Collected data:
▬▬▬
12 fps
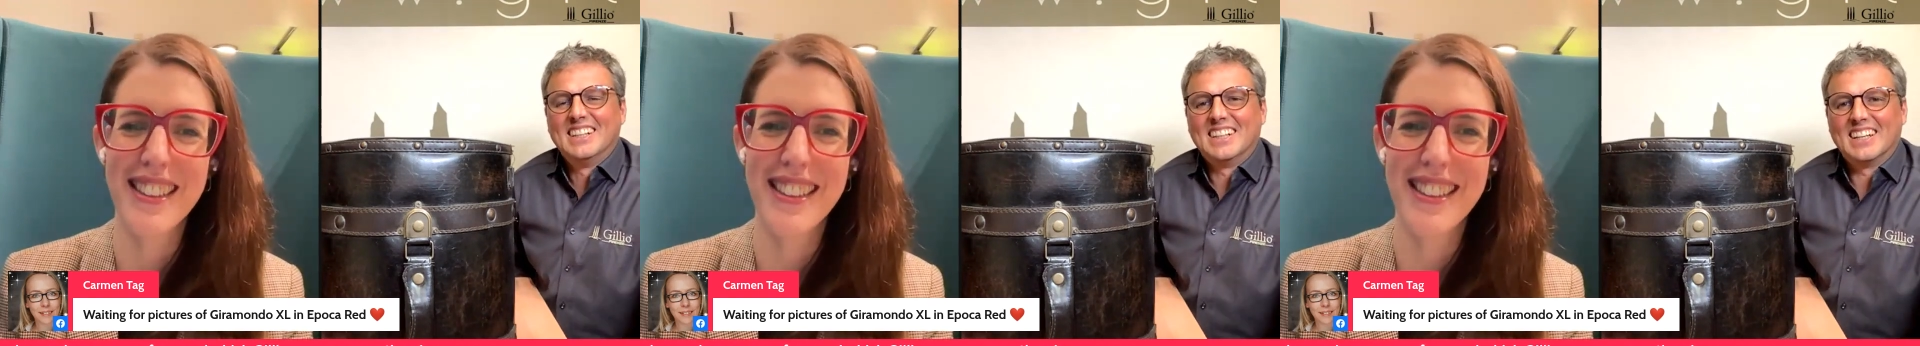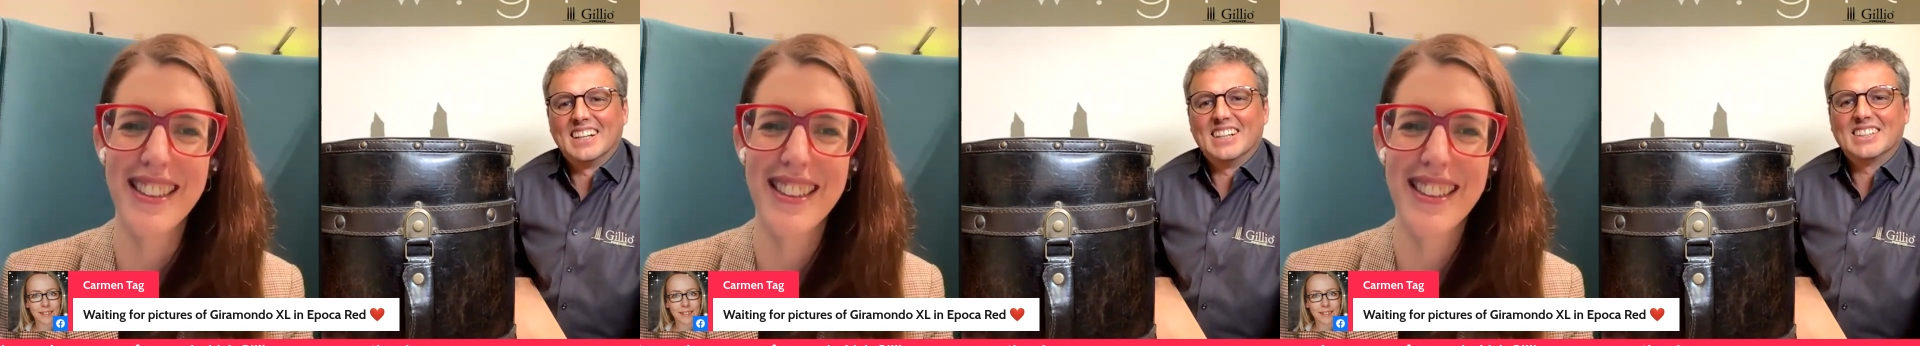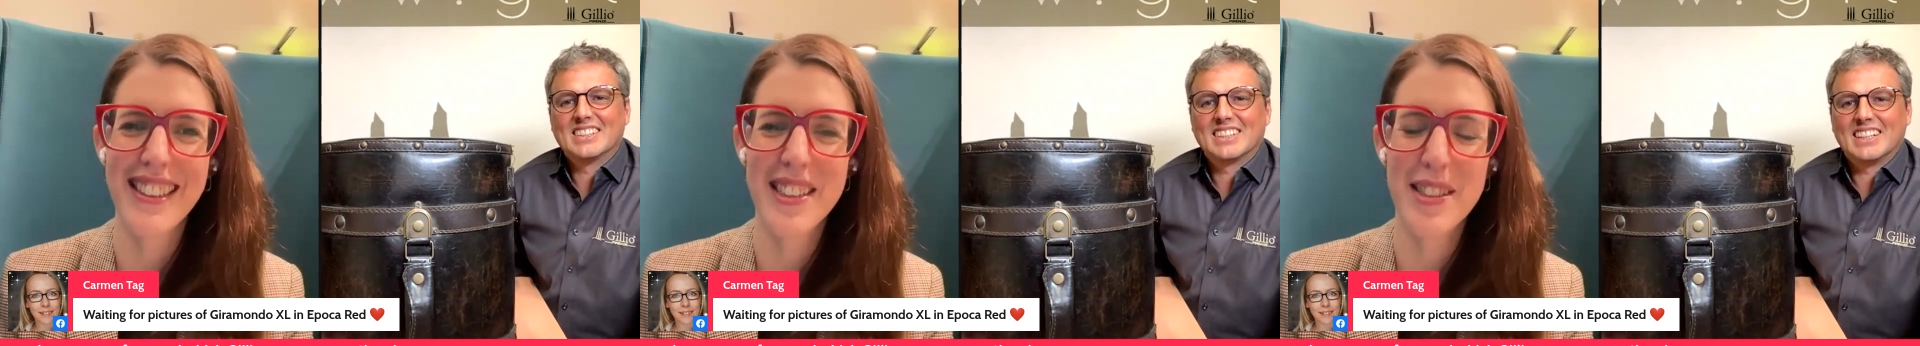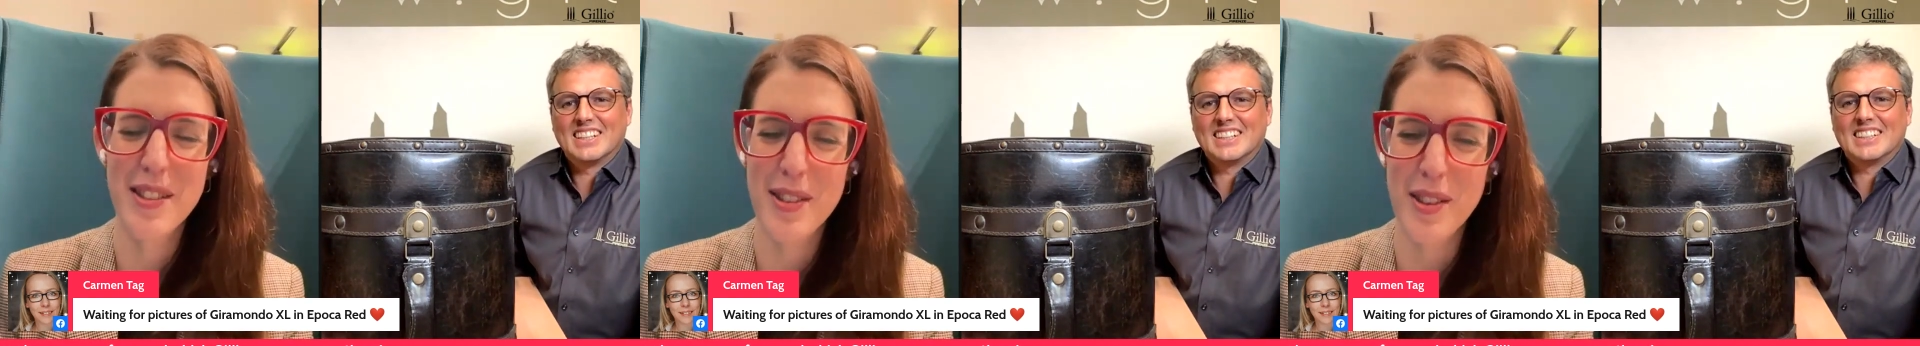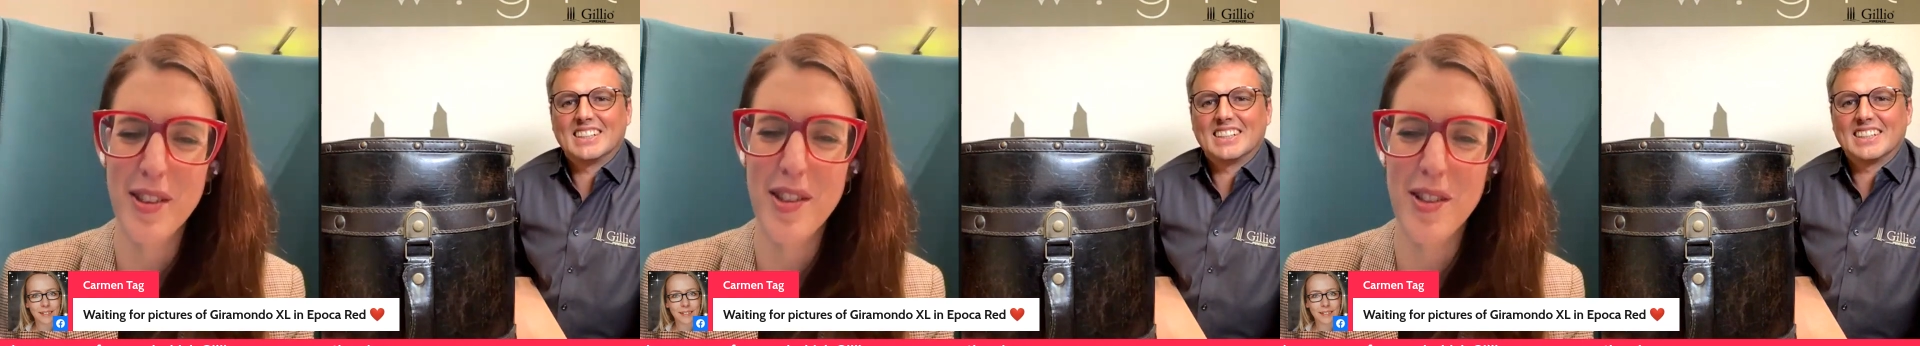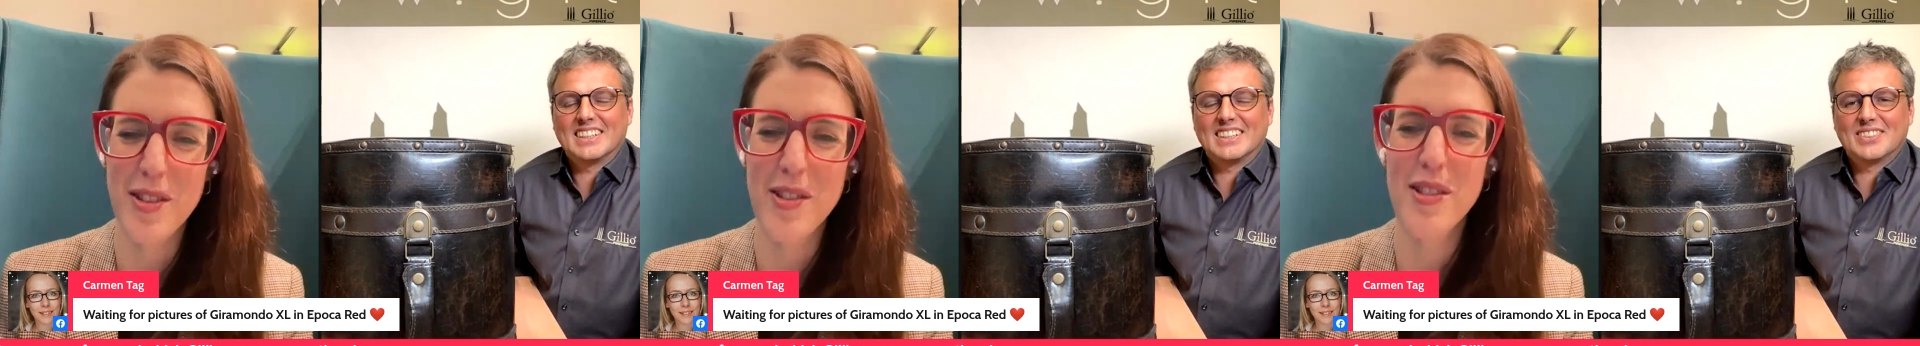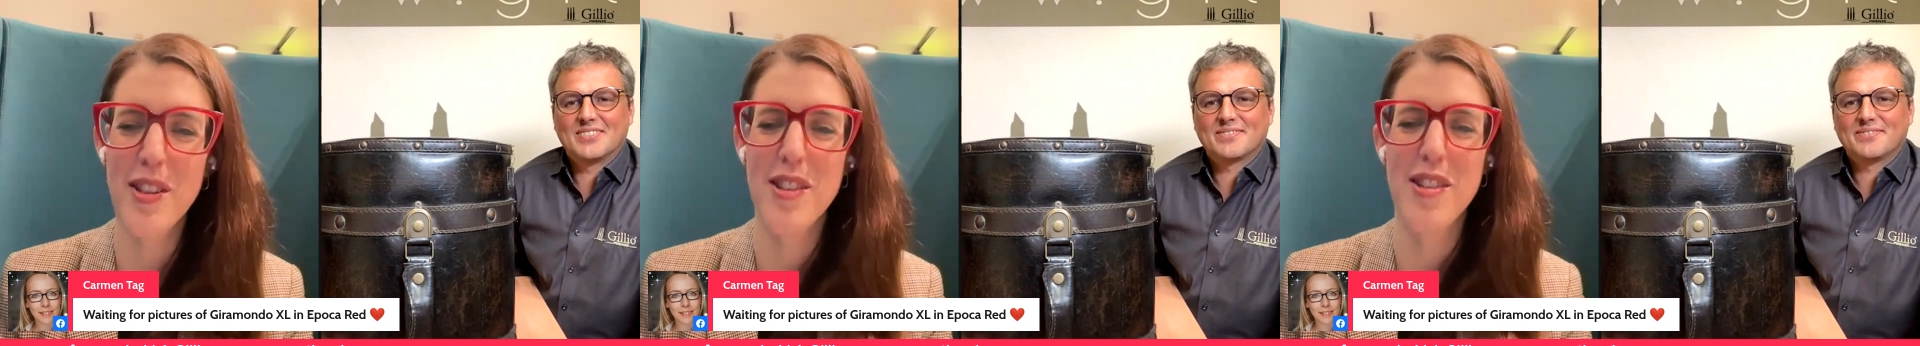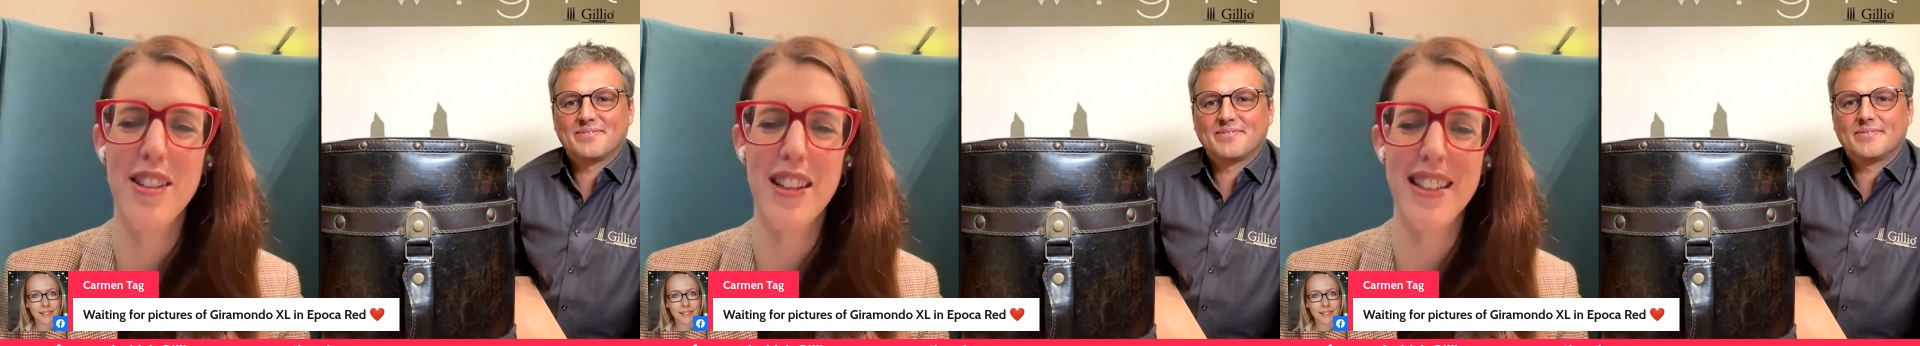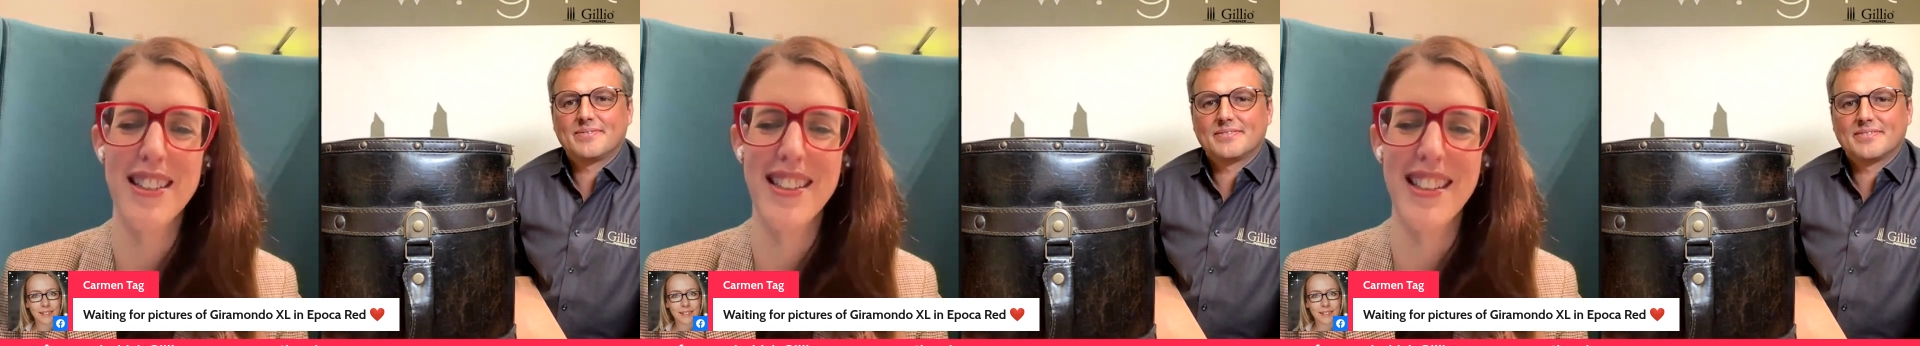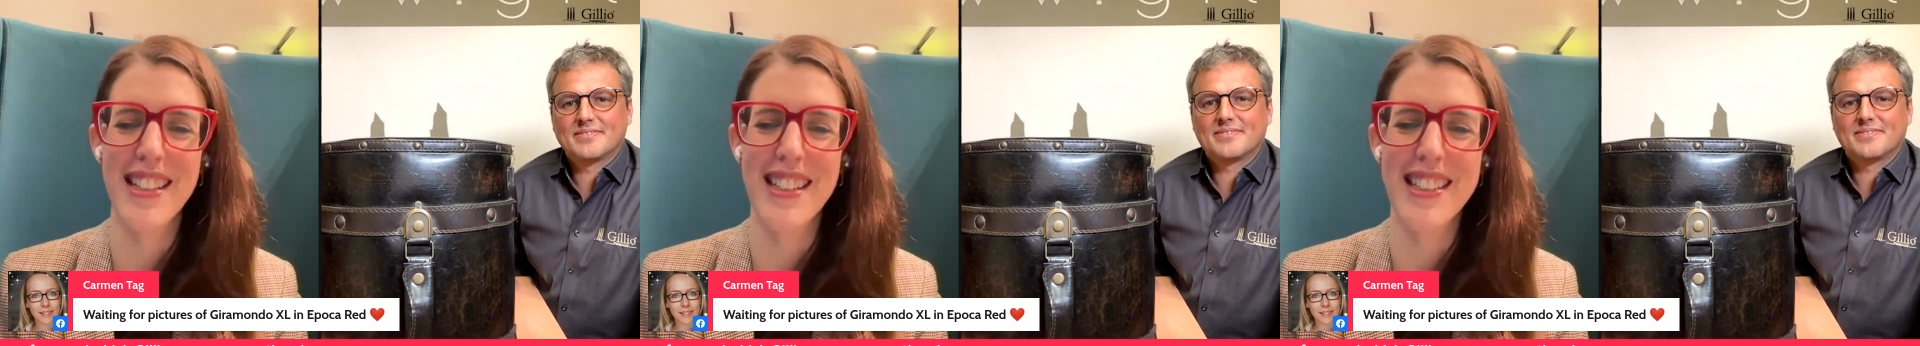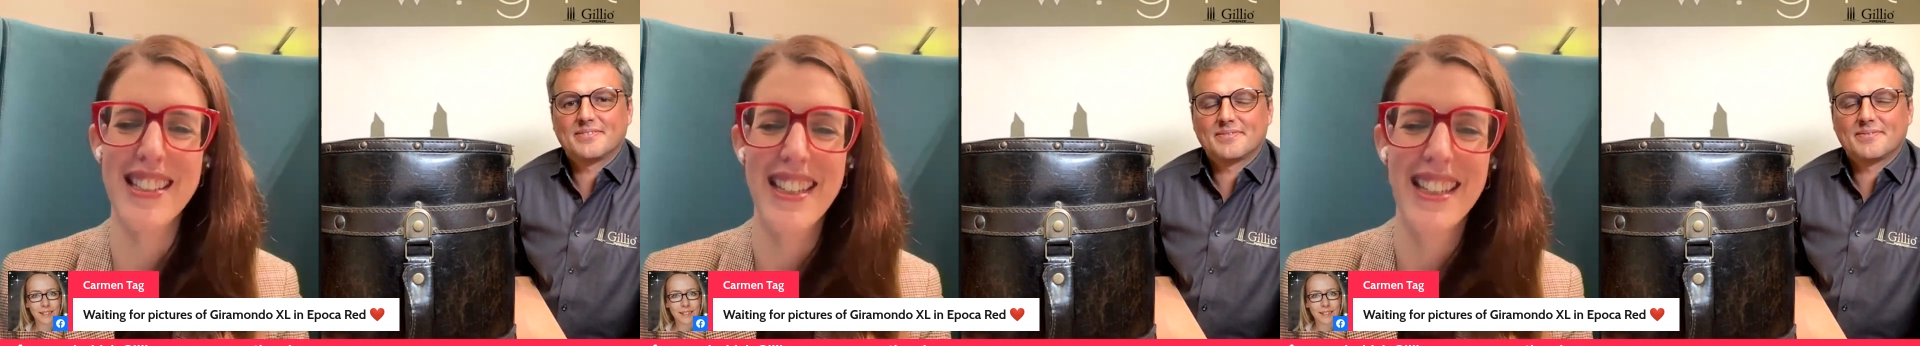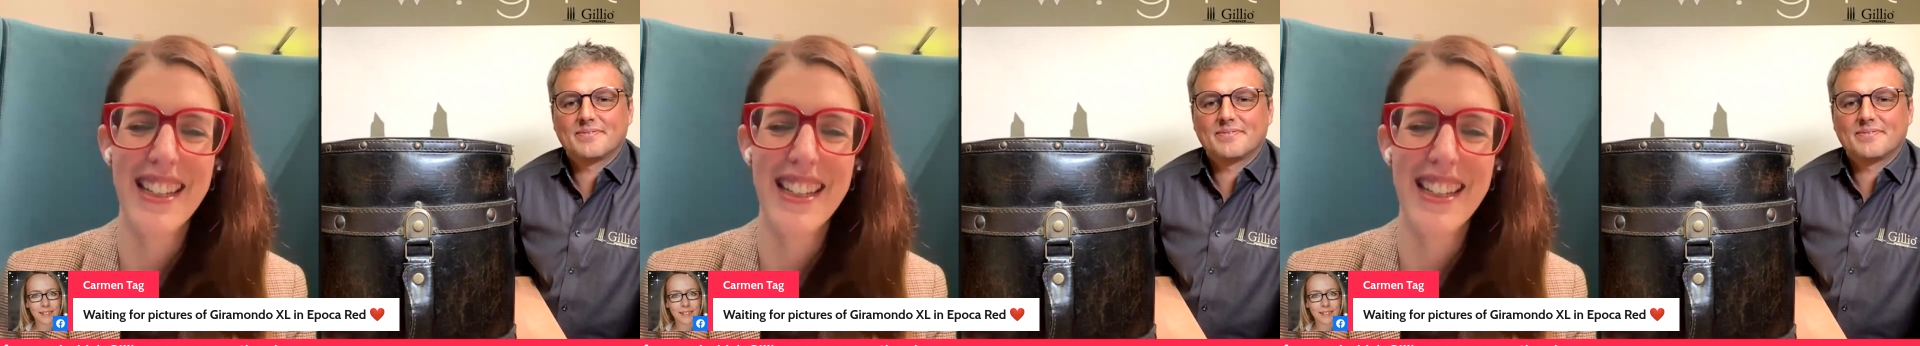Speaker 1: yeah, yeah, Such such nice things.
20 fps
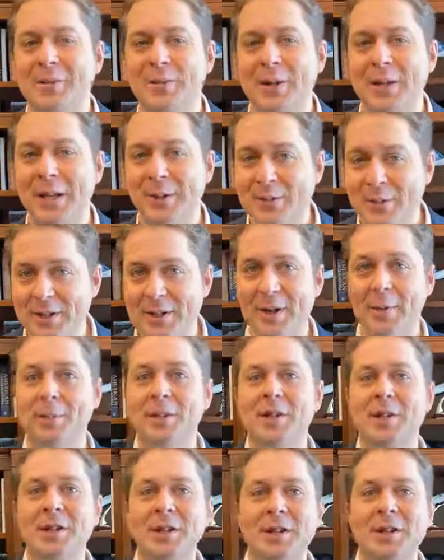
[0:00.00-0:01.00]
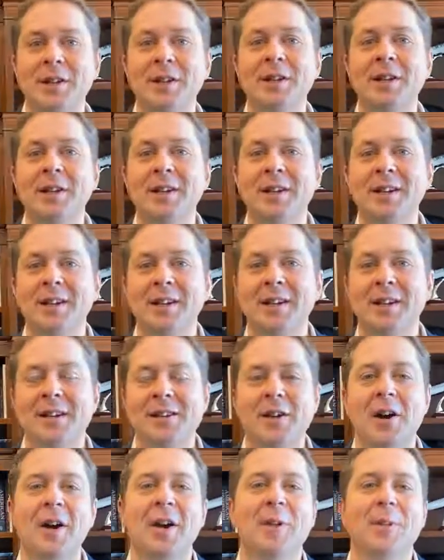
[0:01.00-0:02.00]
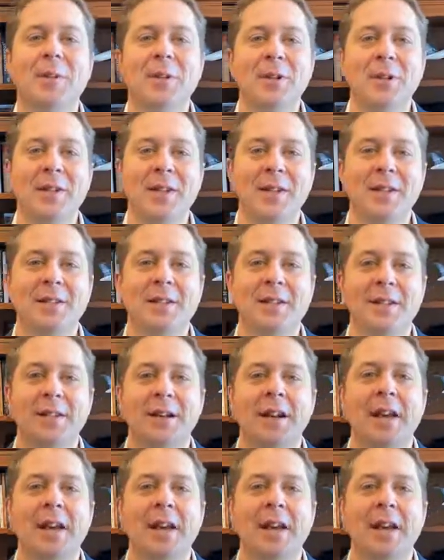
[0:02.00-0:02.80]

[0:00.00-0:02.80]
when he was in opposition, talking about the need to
▬▬▬
__PROBLEM DETAILS__.
Print all the records again exactly; do not include any picture.

__ANSWER TO THE PROBLEM__.
12 fps
Speaker 1: yeah, yeah, Such such nice things.
20 fps
[0:00.00-0:01.00]
[0:01.00-0:02.00]
[0:02.00-0:02.80]

[0:00.00-0:02.80]
when he was in opposition, talking about the need to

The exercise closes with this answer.